Pour réussir cela, nous avons décidé par la transformation de structures sociales existantes qui présentent les critères nécessaires pour adopter cette façon de faire. Notre objectif est d’accompagner dix-huit entités sociales (associations et coopératives).
Notre action portera aussi sur les projets en lancement. Nous avons signé, à ce titre, un partenariat avec le Comptoir de l’innovation qui porte sur la mise en place en 2016 d’un fonds d’investissement pour l’entreprise sociale au Maroc. Ce projet en est encore au stade de la réflexion.

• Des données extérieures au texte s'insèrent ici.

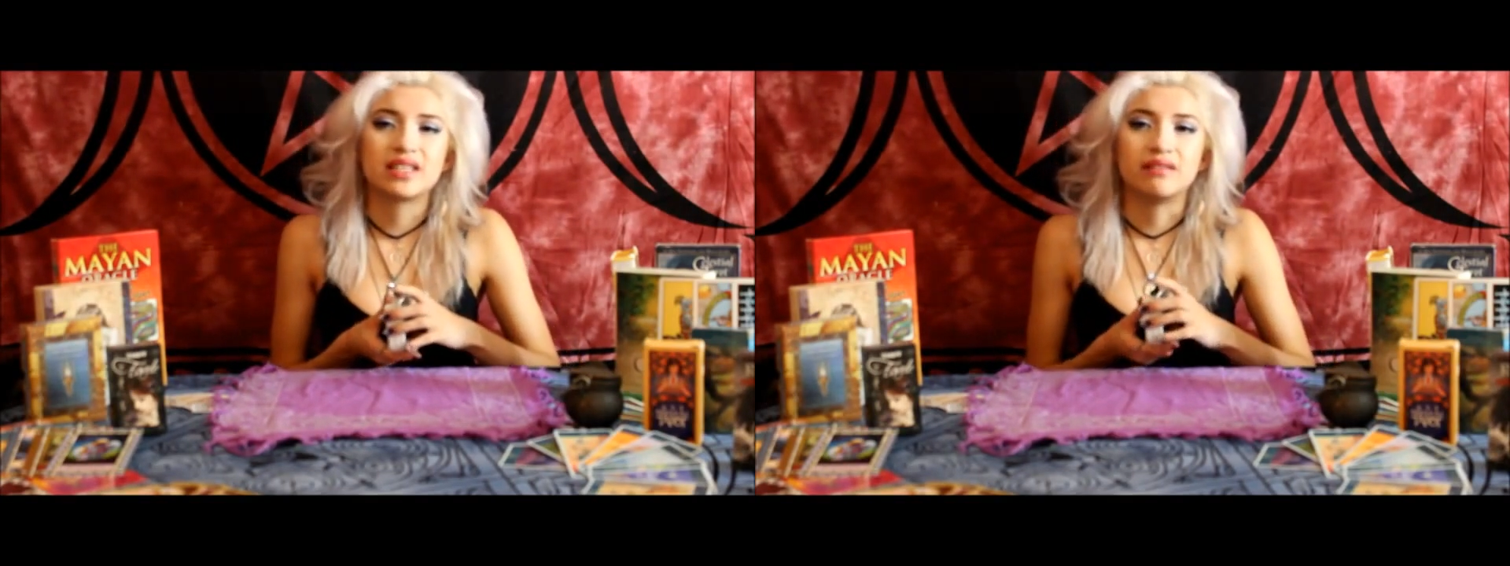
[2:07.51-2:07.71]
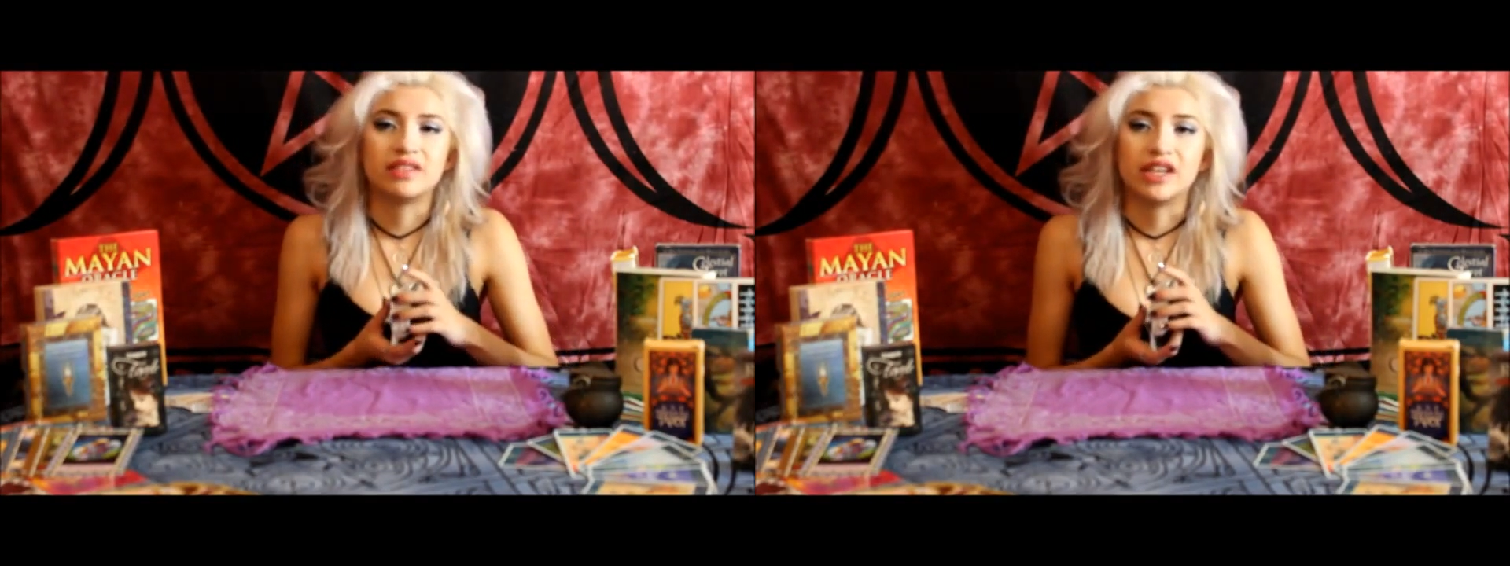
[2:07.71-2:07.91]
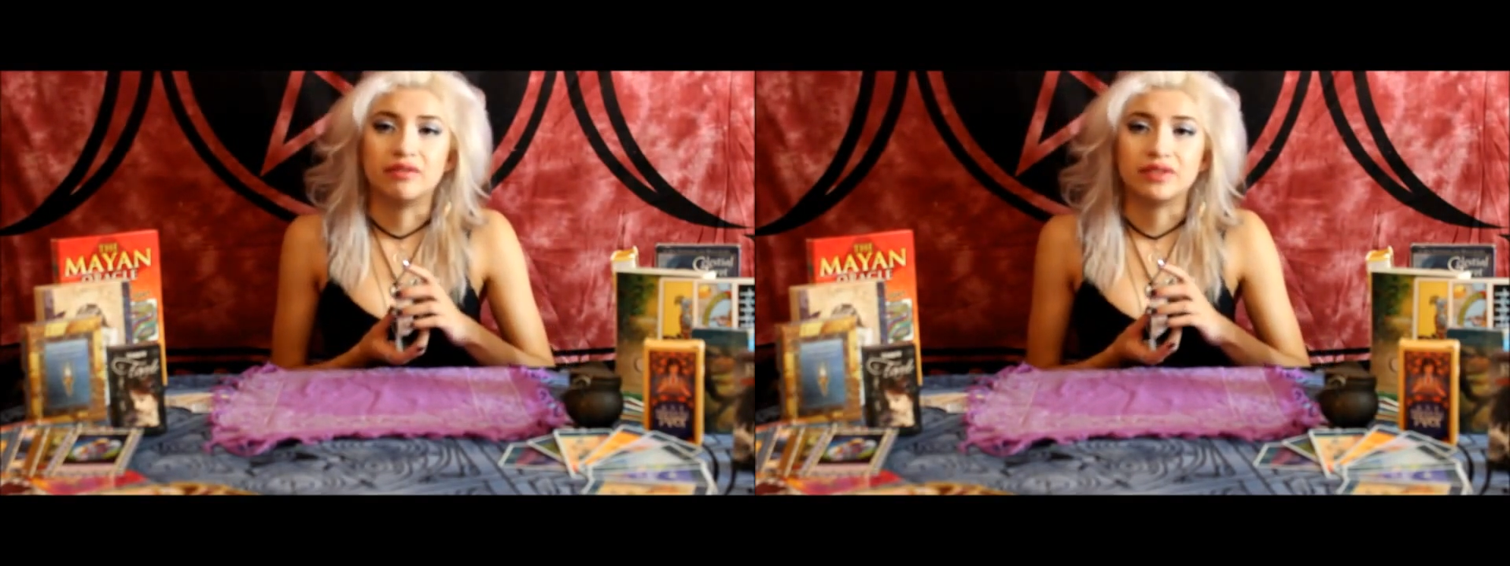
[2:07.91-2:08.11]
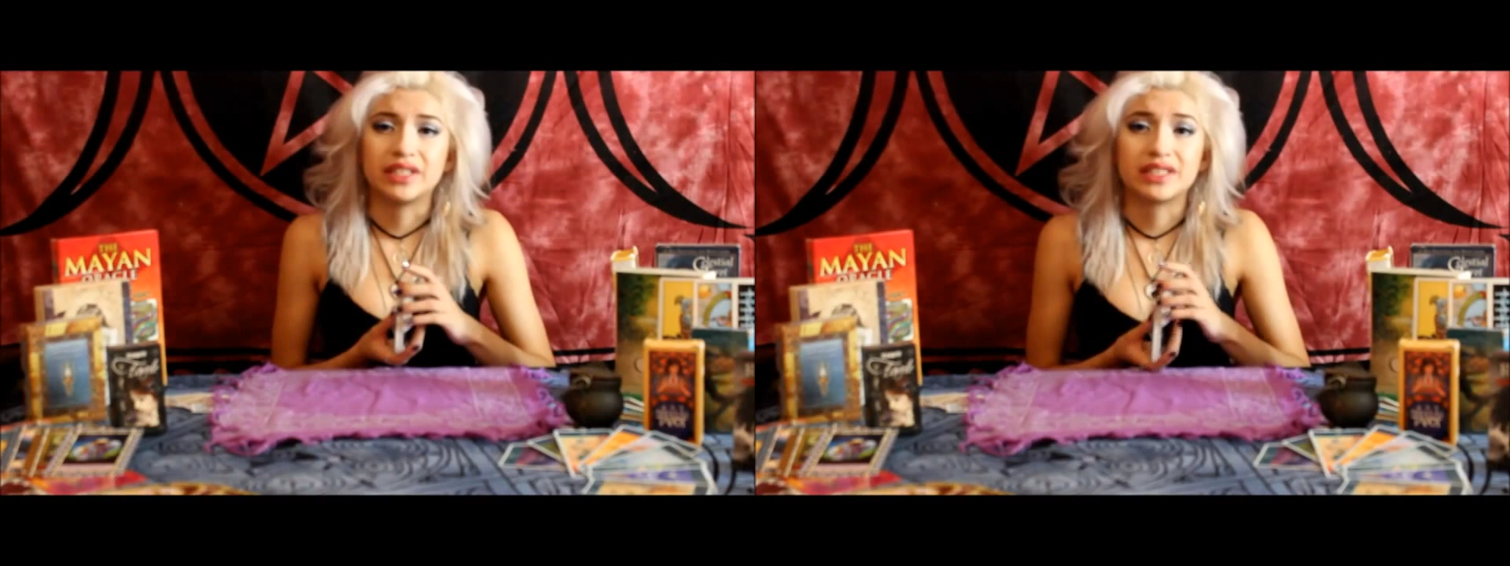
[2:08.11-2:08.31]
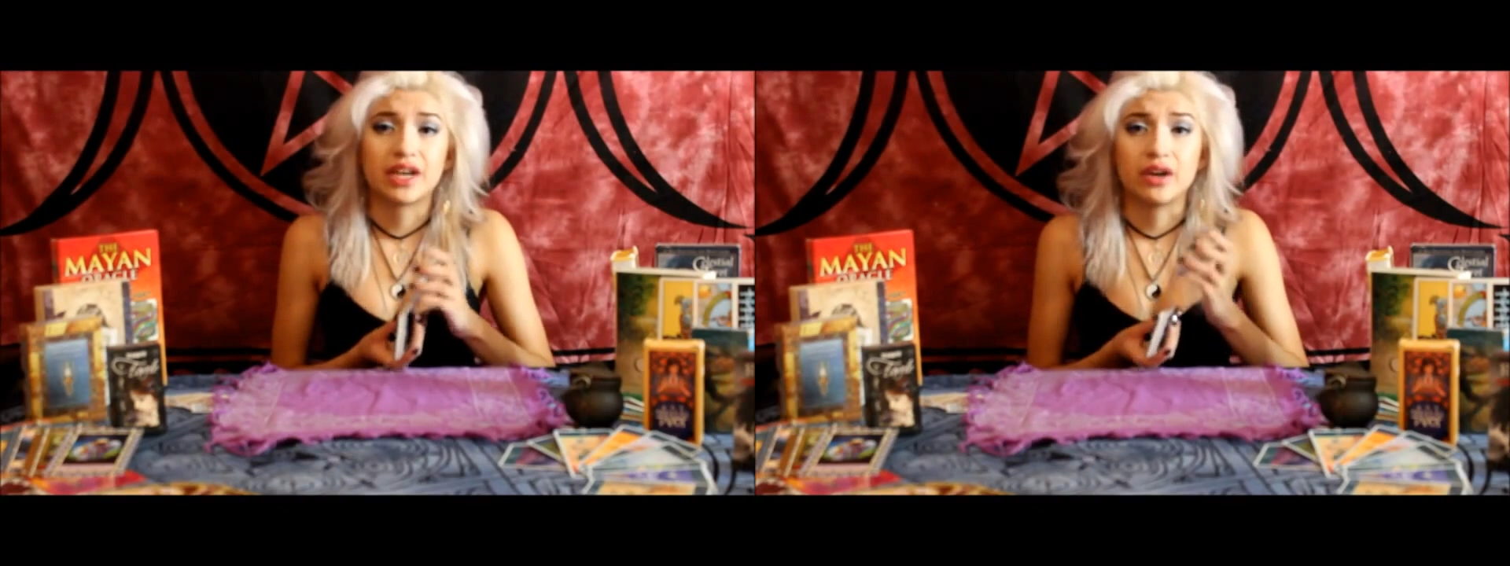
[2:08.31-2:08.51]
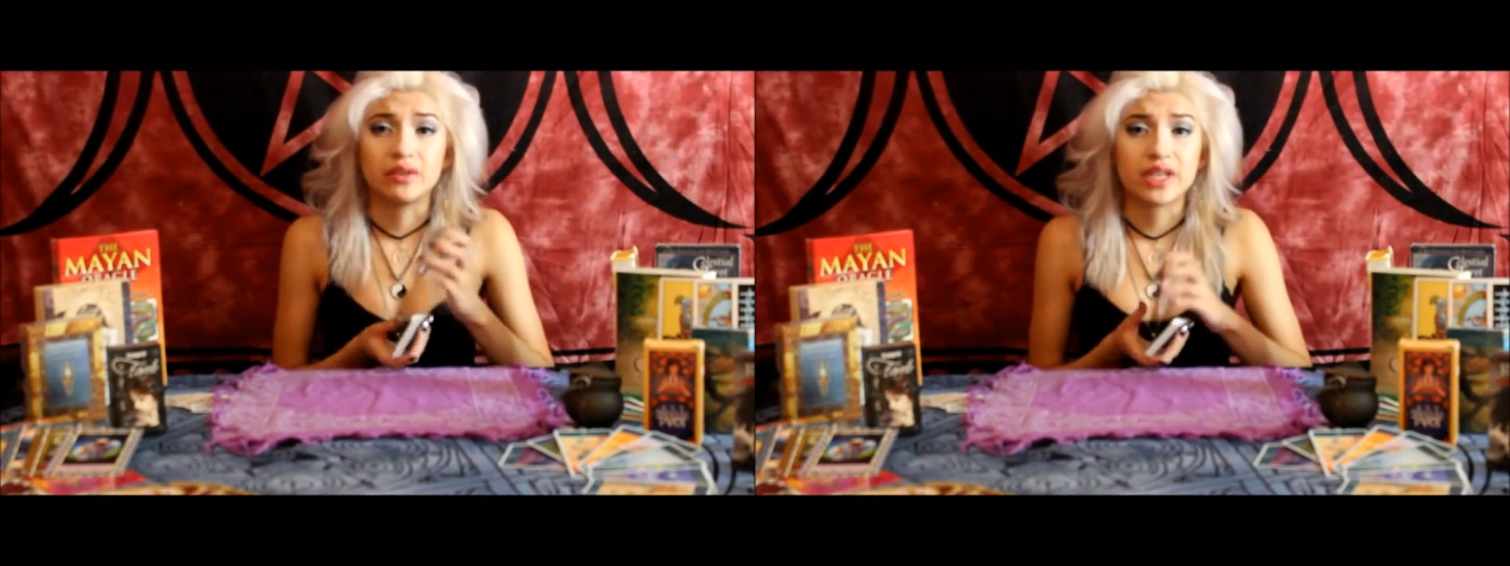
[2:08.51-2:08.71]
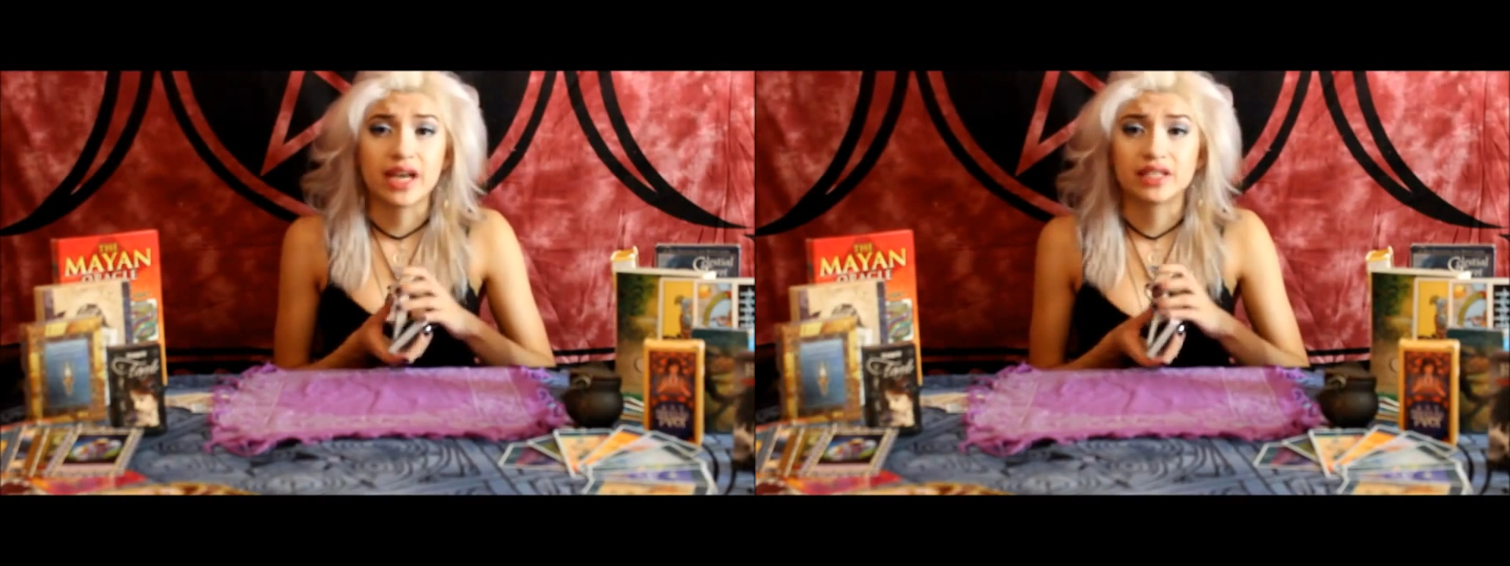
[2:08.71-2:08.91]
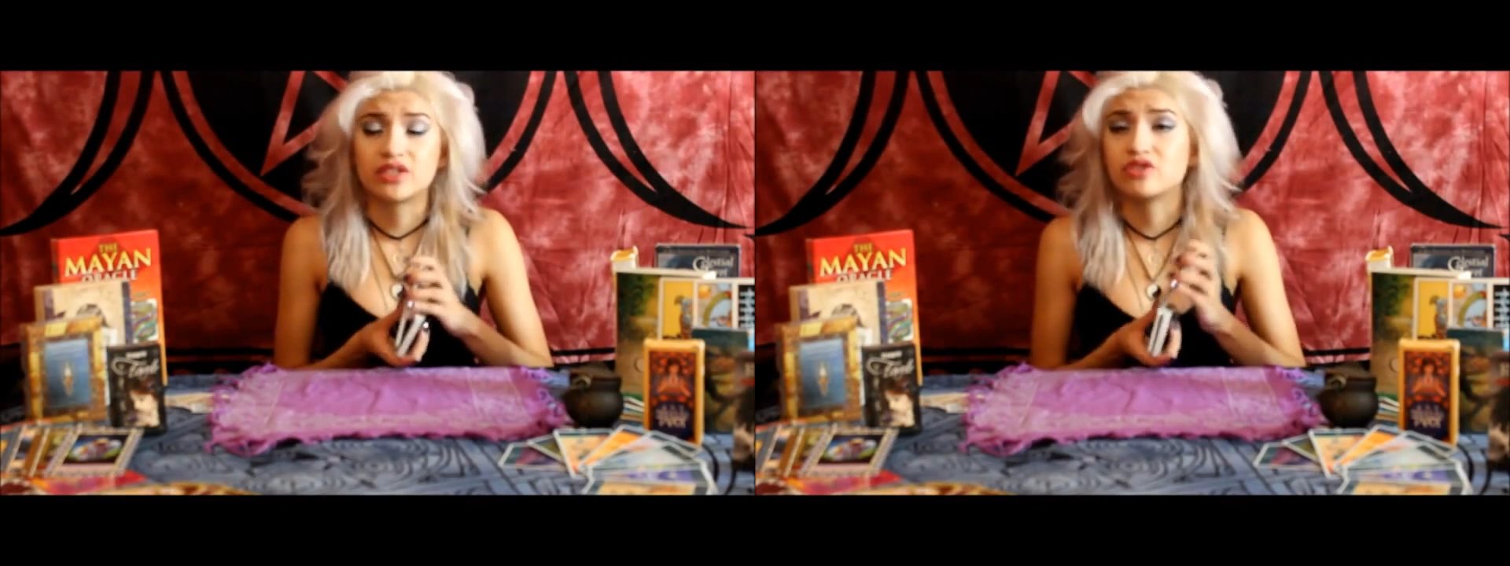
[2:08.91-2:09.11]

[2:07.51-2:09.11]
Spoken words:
of shuffling tarot decks.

Nous n’excluons pas, à ce niveau, l’intervention de certains acteurs nationaux qui sont, sans nul doute, fortement intéressés par le développement au Maroc de l’entrepreneuriat social.
Entreprise sociale : cinq éléments de définition
• La prise de risque : L'entreprise sociale est avant tout une initiative entrepreneuriale. Cela suppose investir des ressources dans un environnement risqué en vue de réaliser des résultats.
• La vocation sociale : L'entreprise sociale oeuvre pour réaliser une finalité sociale. Cela conditionne son fonctionnement et fait d'elle un réel outil du développement inclusif.
• Le modèle économique de rentabilité : L'entreprise sociale est appelée, pour assurer sa pérennisation, à rentabiliser globalement ses investissements. Elle opère selon des modes d'intervention qui mettent la rentabilité et l’efficience au coeur de son action. Elle ressemble en cela à l'entreprise privée conventionnelle.
• Le mode de gouvernance basé sur la participation égalitaire : L'entreprise sociale ne privilégie pas la détention du capital. Son mode décisionnel attribue une voix à chaque intervenant. Le détenteur du capital peut détenir une grosse partie de l'entreprise sans pour autant avoir de privilège au niveau de la prise de décision : une voix une personne.
• L'affectation d'au moins 50% des résultats à l'objectif social : L'entreprise sociale n'est pas au service du capital. Ses résultats ne peuvent pas servir ses «actionnaires».